WHAT YOU NEED TO DO
Could the records be returned exactly, with the pictures left out?

ENTRIES SUPPLIED
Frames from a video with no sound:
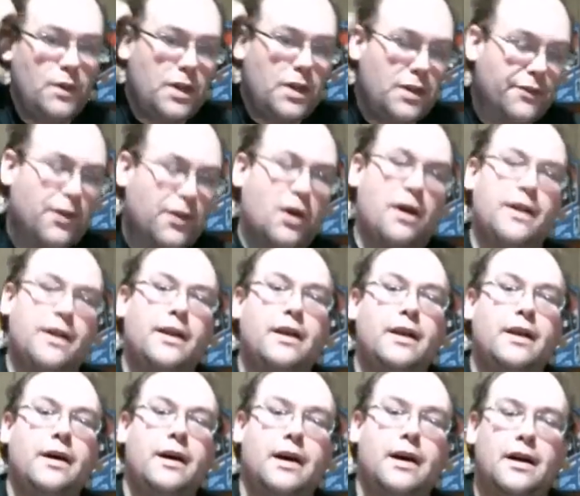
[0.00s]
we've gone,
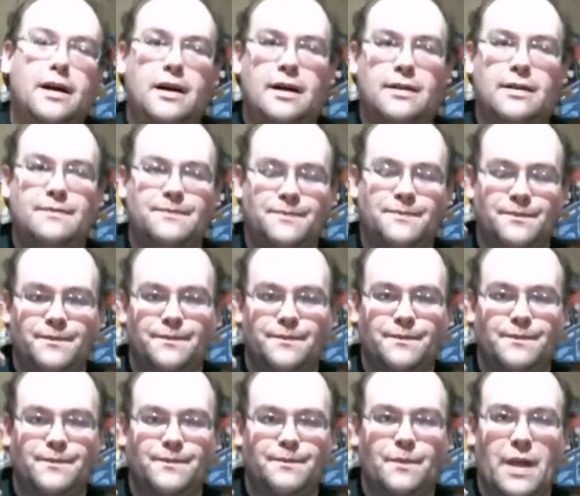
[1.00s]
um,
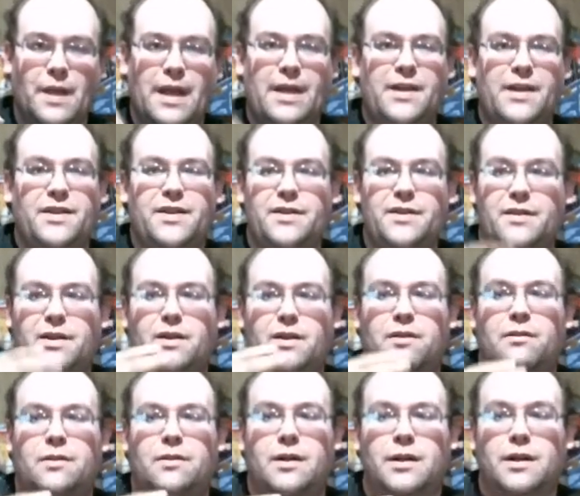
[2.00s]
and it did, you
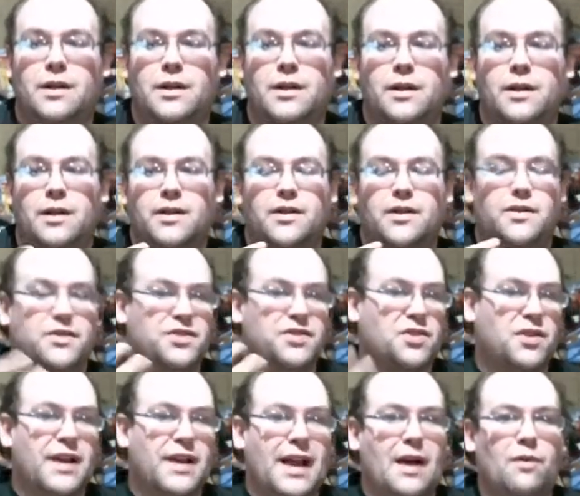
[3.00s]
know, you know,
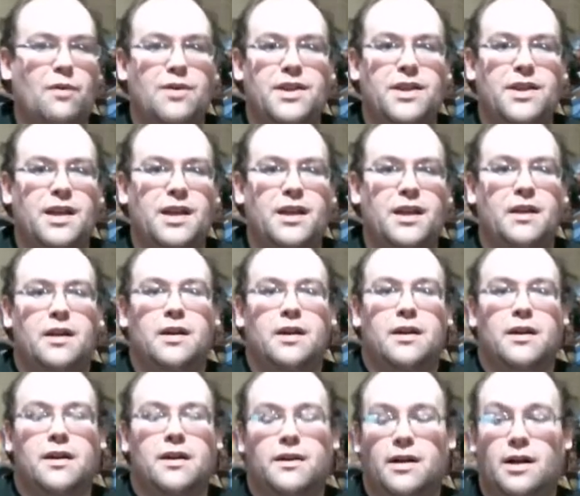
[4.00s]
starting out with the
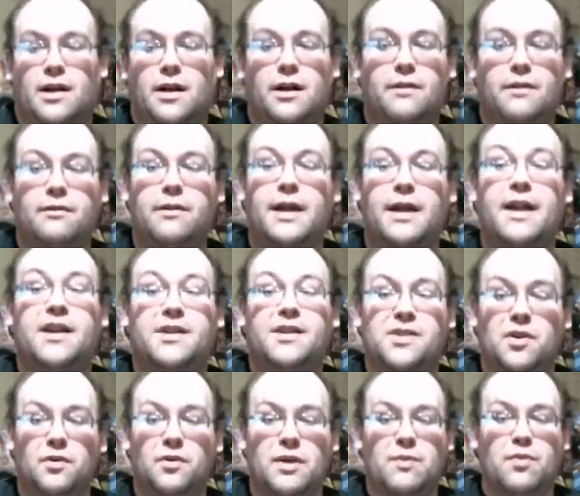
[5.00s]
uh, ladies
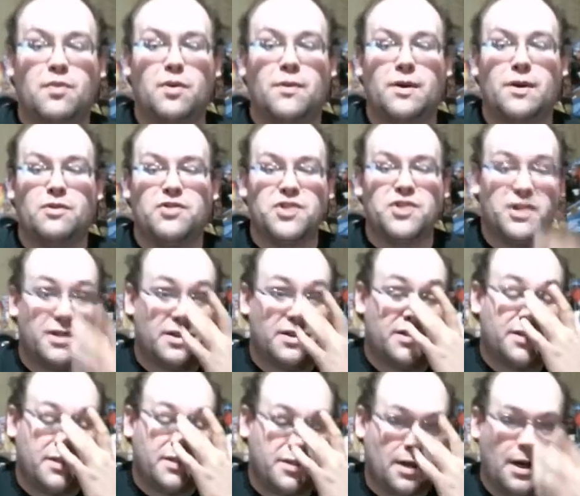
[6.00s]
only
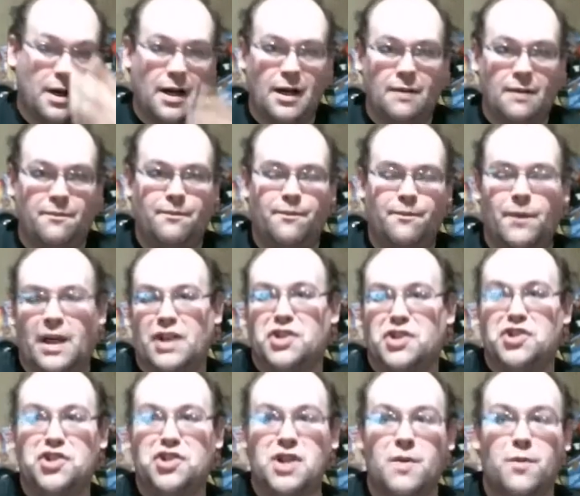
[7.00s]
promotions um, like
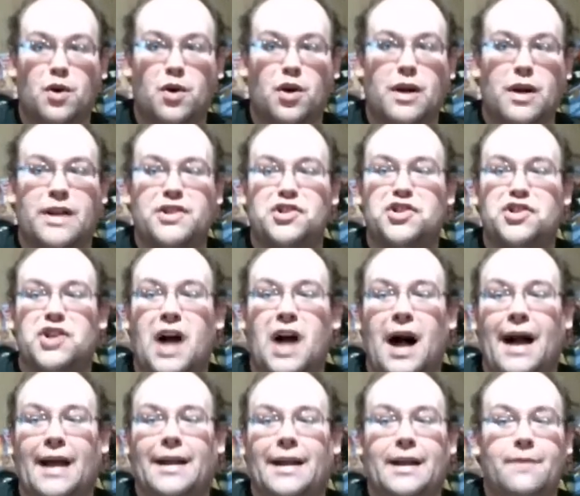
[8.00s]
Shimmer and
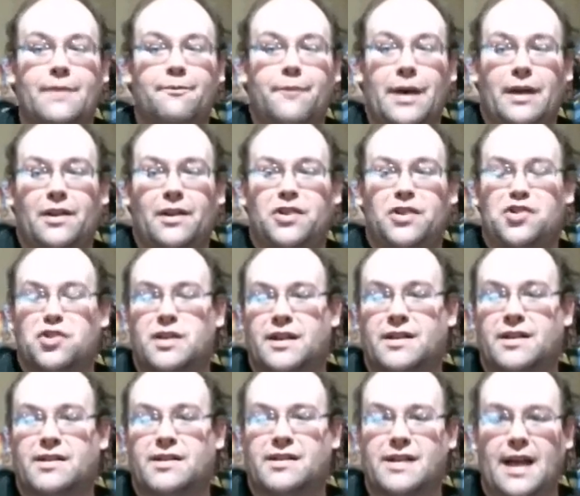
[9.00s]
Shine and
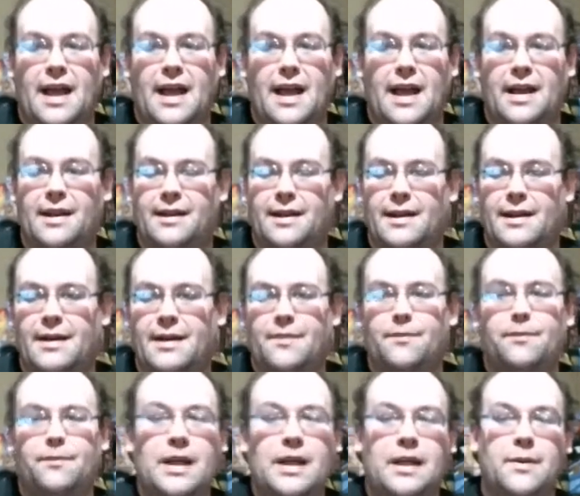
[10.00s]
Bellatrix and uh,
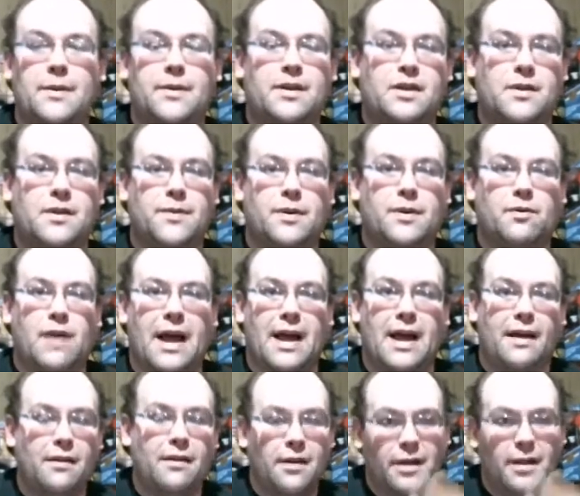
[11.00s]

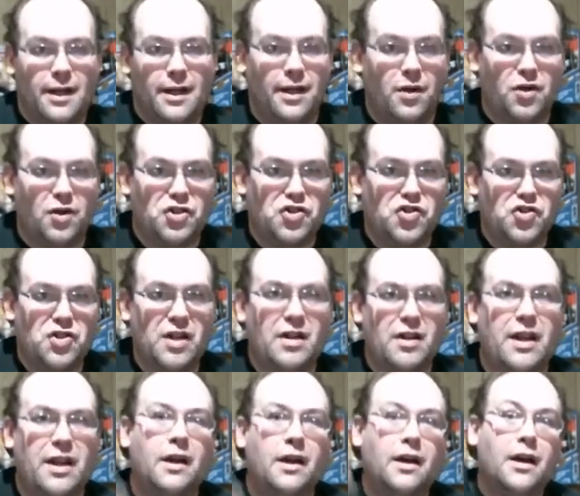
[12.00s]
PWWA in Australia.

WORKED SOLUTION
Frames from a video with no sound:
[0.00s]
we've gone,
[1.00s]
um,
[2.00s]
and it did, you
[3.00s]
know, you know,
[4.00s]
starting out with the
[5.00s]
uh, ladies
[6.00s]
only
[7.00s]
promotions um, like
[8.00s]
Shimmer and
[9.00s]
Shine and
[10.00s]
Bellatrix and uh,
[11.00s]

[12.00s]
PWWA in Australia.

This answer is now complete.